* **GOAL OF THE EXERCISE**
The lines below, from the one holding "Frames from a" through the one holding "Transcript: and it", are to be restated word for word, with all images left out.

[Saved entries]

☆ ☆ ☆ ☆ ☆

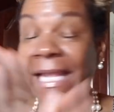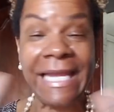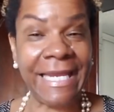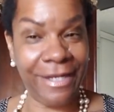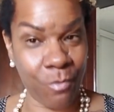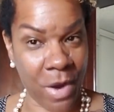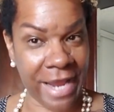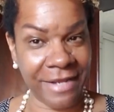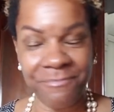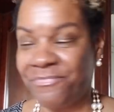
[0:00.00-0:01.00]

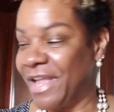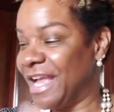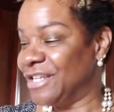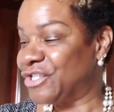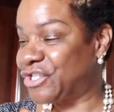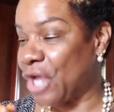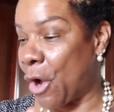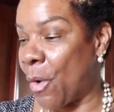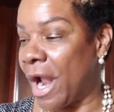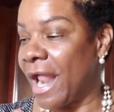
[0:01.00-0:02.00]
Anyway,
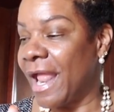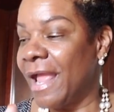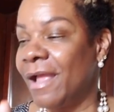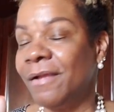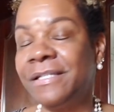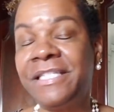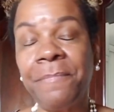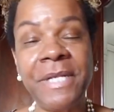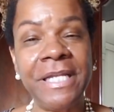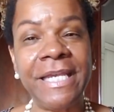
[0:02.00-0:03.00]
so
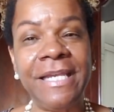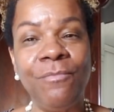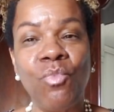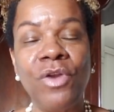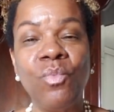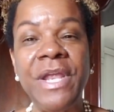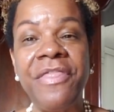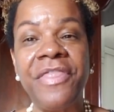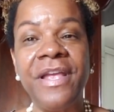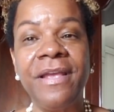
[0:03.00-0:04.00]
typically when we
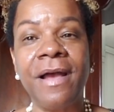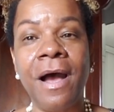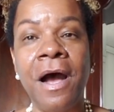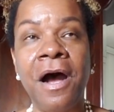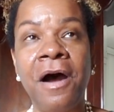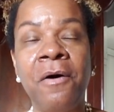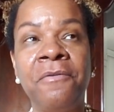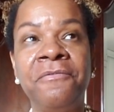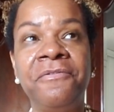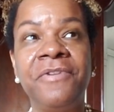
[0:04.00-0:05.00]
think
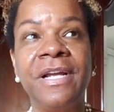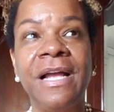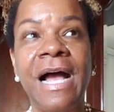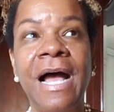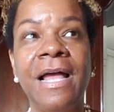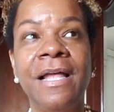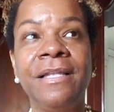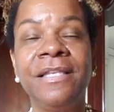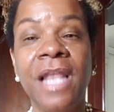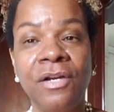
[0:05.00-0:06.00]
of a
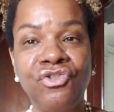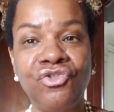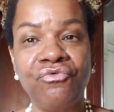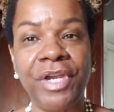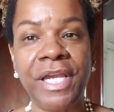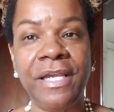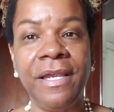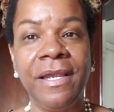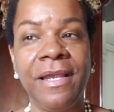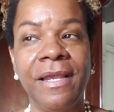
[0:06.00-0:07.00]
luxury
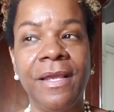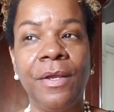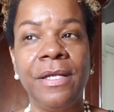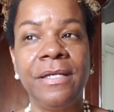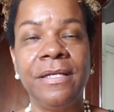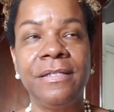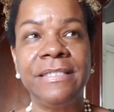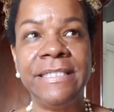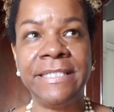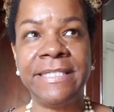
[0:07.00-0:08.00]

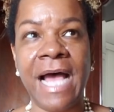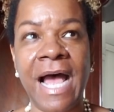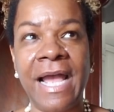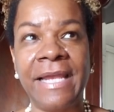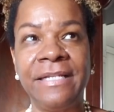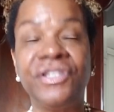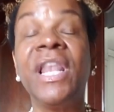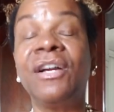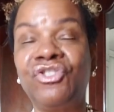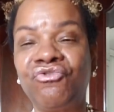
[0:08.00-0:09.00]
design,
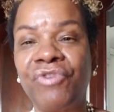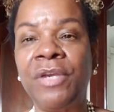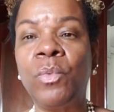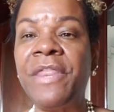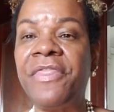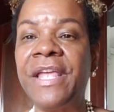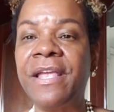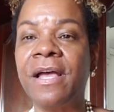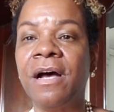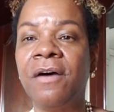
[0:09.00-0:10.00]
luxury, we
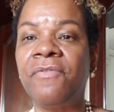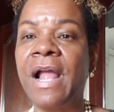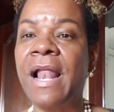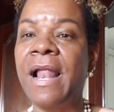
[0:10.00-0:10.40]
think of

☆ ☆ ☆ ☆ ☆

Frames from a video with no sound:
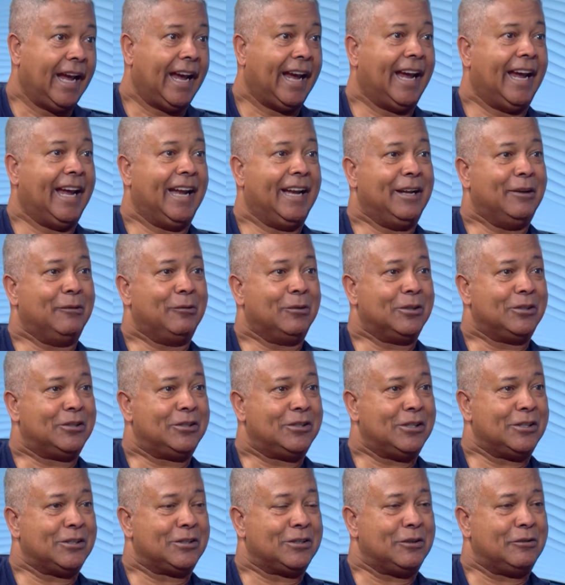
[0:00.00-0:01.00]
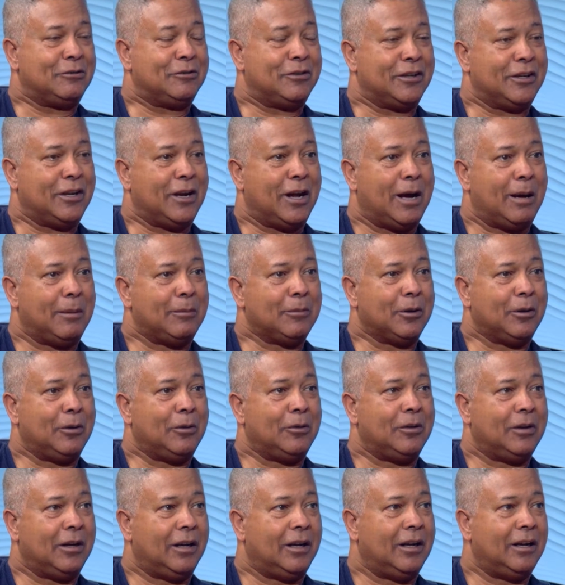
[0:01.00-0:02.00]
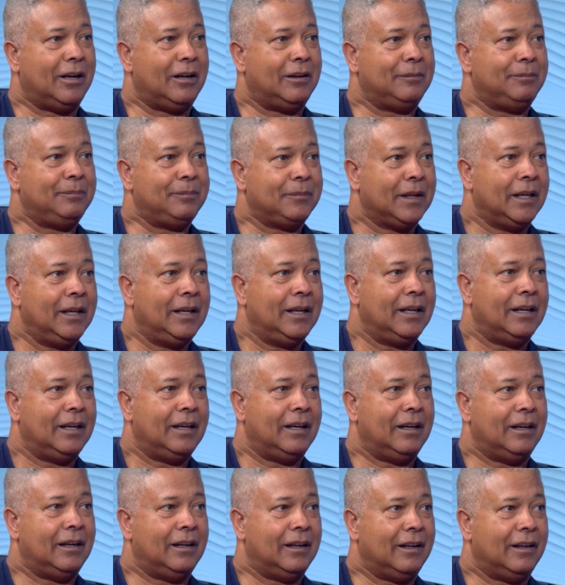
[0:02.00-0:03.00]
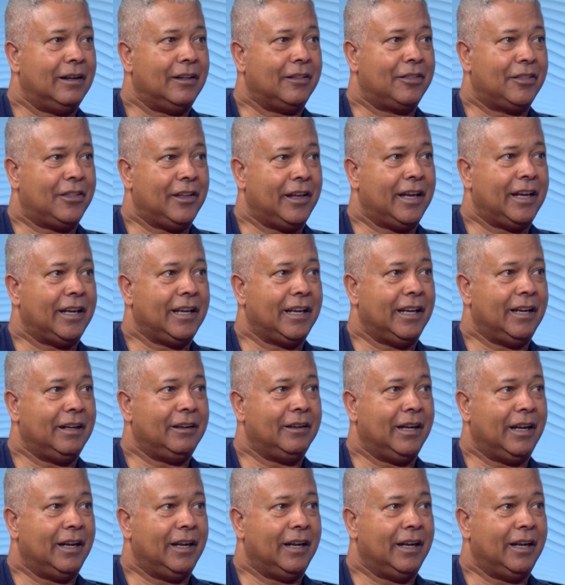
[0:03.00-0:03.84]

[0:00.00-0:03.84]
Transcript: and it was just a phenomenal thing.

☆ ☆ ☆ ☆ ☆

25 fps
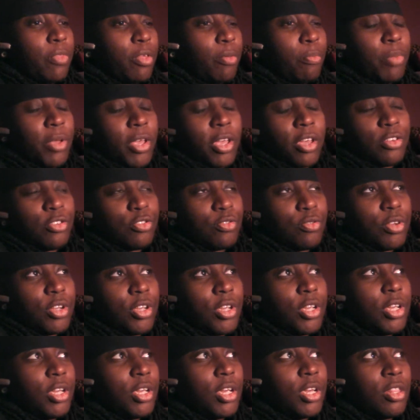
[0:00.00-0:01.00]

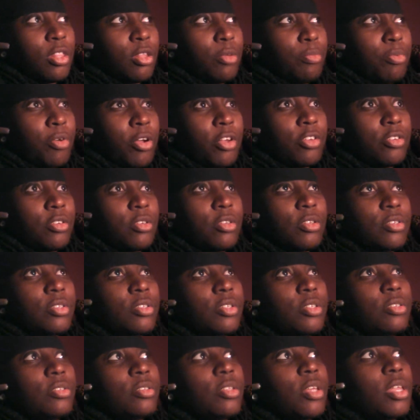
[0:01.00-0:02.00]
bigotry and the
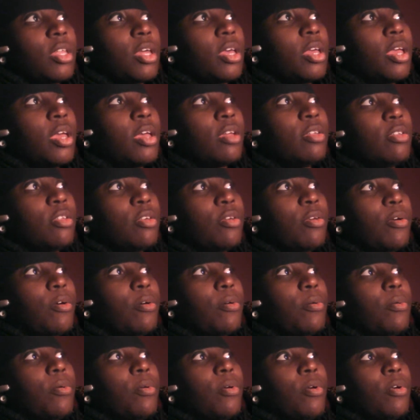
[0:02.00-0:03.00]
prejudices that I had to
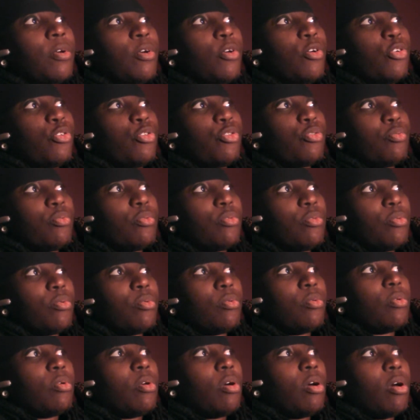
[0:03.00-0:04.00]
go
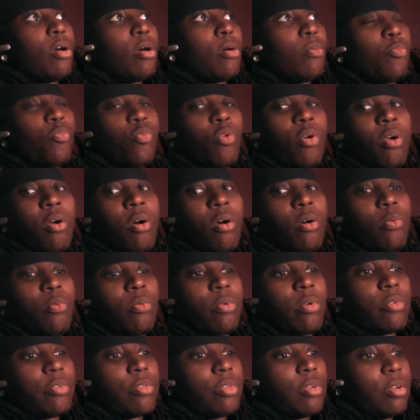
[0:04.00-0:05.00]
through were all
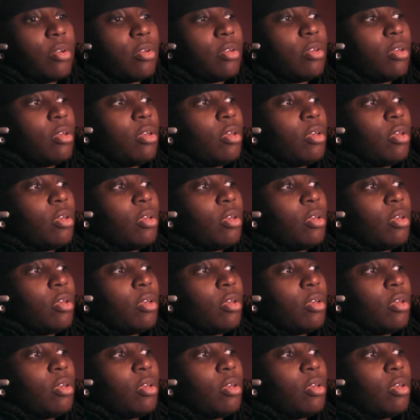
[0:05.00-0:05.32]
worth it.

☆ ☆ ☆ ☆ ☆

* **WRITTEN SOLUTION**
Frames from a video with no sound:
[0:00.00-0:01.00]
[0:01.00-0:02.00]
[0:02.00-0:03.00]
[0:03.00-0:03.84]

[0:00.00-0:03.84]
Transcript: and it was just a phenomenal thing.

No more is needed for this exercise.